* _ASSIGNED TASK_:
Omit all pictures and transcribe only the lines in the entries below that run from the line with "[00:02:20.73]" through the line with "What the speaker".

* _Records excerpted from a collection_:

━━━

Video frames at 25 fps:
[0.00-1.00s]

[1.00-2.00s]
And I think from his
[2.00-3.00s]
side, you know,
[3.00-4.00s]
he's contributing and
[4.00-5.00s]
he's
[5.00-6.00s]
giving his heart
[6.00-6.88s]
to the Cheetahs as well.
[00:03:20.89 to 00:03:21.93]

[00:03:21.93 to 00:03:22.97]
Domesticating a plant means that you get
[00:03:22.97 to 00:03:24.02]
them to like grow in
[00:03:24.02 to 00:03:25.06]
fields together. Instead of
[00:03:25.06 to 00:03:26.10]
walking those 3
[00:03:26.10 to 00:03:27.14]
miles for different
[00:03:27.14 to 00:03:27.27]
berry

━━━

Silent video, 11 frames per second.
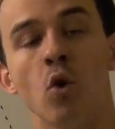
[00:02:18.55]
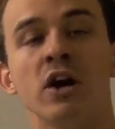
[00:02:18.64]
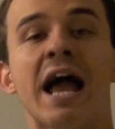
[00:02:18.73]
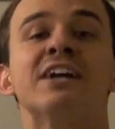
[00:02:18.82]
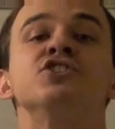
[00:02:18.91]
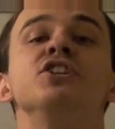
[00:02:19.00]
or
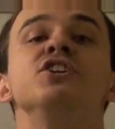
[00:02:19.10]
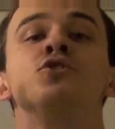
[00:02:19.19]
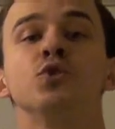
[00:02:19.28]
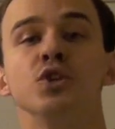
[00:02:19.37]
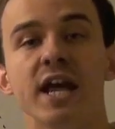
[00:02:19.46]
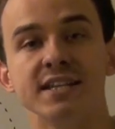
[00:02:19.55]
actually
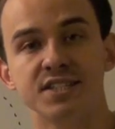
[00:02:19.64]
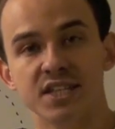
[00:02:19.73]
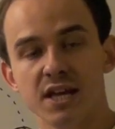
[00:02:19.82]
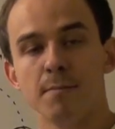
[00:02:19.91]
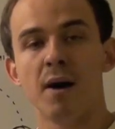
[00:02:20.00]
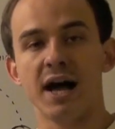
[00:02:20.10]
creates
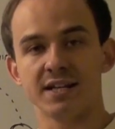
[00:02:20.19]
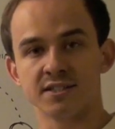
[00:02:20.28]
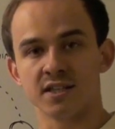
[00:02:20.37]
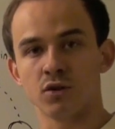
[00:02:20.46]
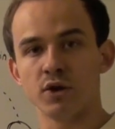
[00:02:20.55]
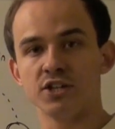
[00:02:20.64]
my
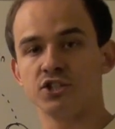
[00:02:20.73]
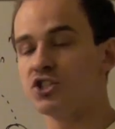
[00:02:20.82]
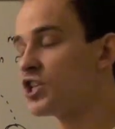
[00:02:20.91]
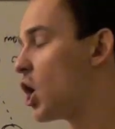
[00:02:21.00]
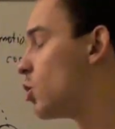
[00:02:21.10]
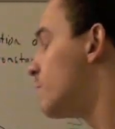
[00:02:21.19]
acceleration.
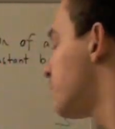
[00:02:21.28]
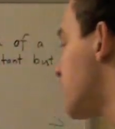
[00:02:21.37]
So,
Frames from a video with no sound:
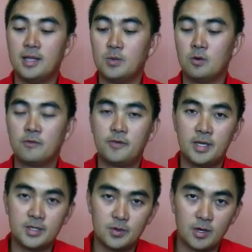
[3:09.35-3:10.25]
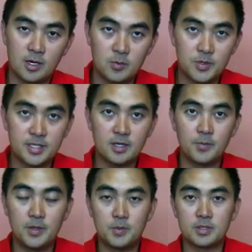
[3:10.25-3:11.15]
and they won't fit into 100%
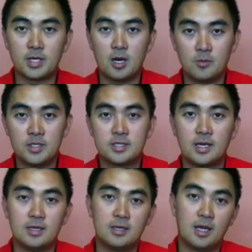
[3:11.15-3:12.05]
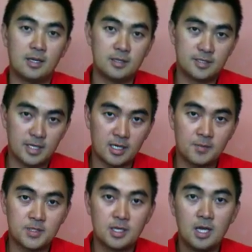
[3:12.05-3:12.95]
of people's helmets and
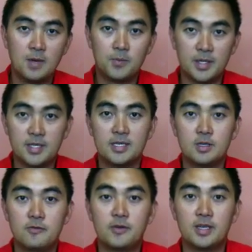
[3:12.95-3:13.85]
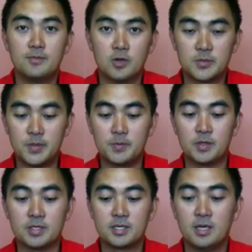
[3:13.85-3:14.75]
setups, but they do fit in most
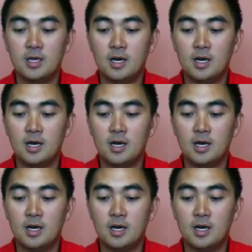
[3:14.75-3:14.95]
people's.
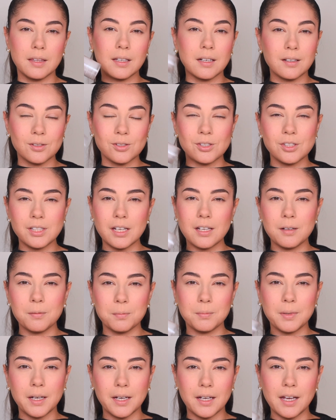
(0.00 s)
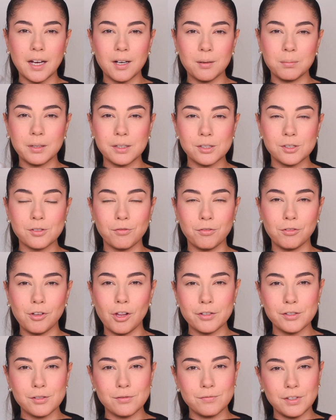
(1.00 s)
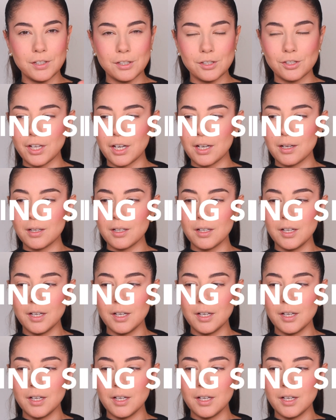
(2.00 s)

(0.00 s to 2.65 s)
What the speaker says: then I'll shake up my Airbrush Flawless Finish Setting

━━━

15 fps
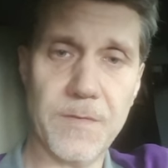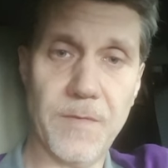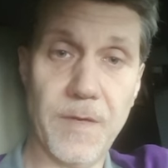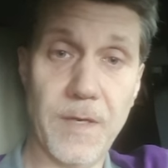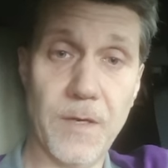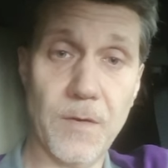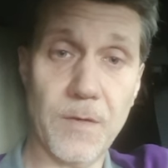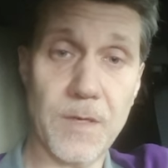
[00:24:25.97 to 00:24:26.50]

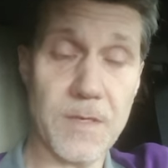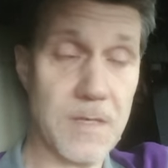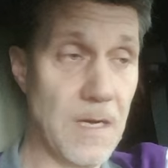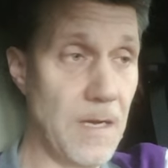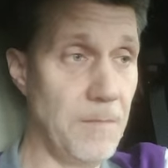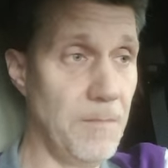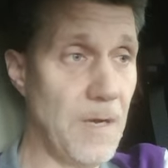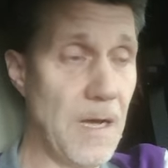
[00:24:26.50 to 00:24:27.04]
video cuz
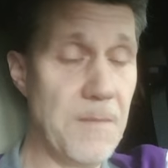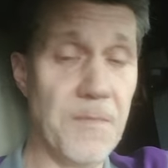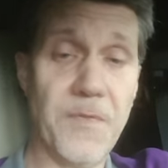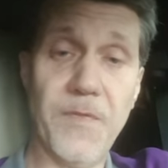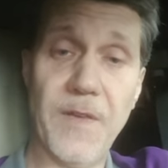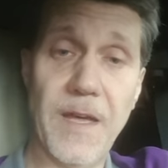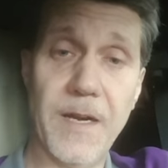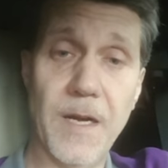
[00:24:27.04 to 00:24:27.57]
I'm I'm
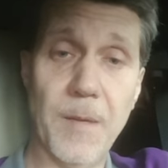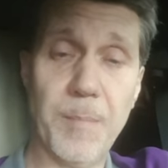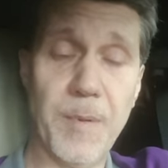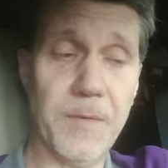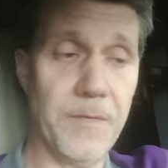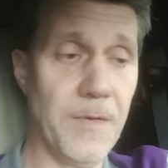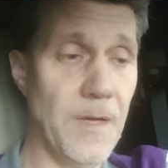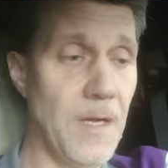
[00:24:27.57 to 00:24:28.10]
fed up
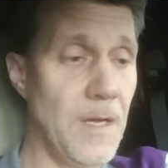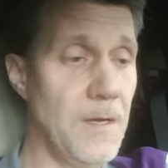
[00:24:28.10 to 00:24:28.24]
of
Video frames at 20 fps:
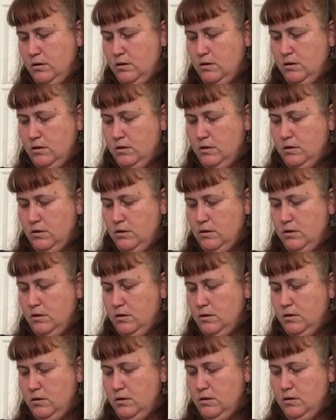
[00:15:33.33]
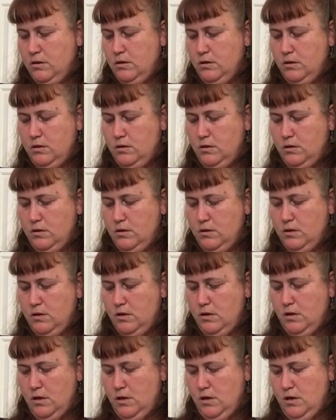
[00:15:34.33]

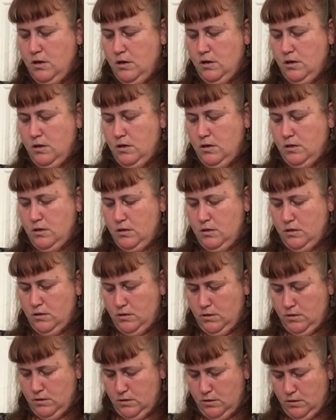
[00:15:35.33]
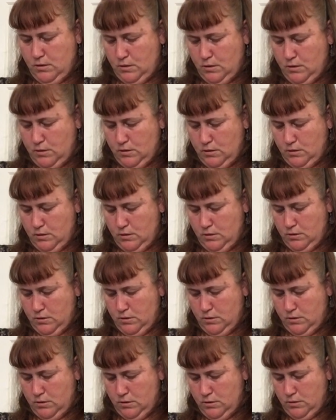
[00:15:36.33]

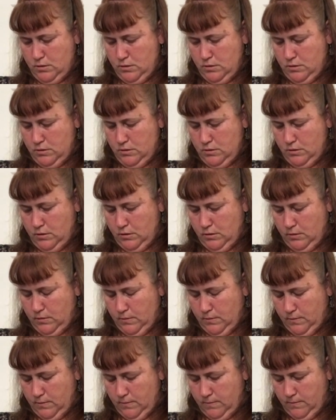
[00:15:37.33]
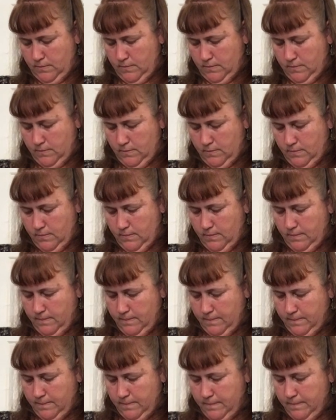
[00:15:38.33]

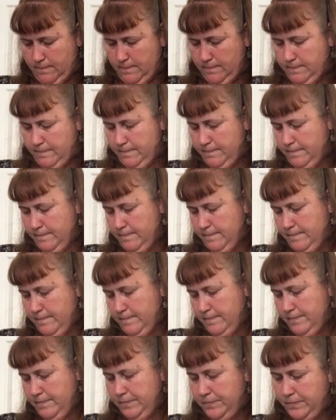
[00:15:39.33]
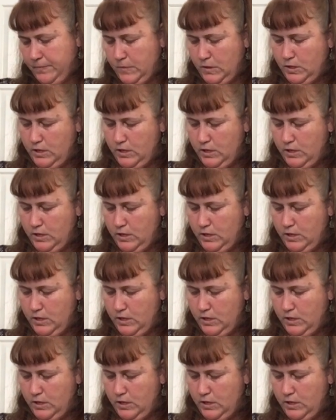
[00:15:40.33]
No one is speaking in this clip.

━━━

* _EXERCISE RESPONSE_:
[00:02:20.73]
[00:02:20.82]
[00:02:20.91]
[00:02:21.00]
[00:02:21.10]
[00:02:21.19]
acceleration.
[00:02:21.28]
[00:02:21.37]
So,
Frames from a video with no sound:
[3:09.35-3:10.25]
[3:10.25-3:11.15]
and they won't fit into 100%
[3:11.15-3:12.05]
[3:12.05-3:12.95]
of people's helmets and
[3:12.95-3:13.85]
[3:13.85-3:14.75]
setups, but they do fit in most
[3:14.75-3:14.95]
people's.
(0.00 s)
(1.00 s)
(2.00 s)

(0.00 s to 2.65 s)
What the speaker says: then I'll shake up my Airbrush Flawless Finish Setting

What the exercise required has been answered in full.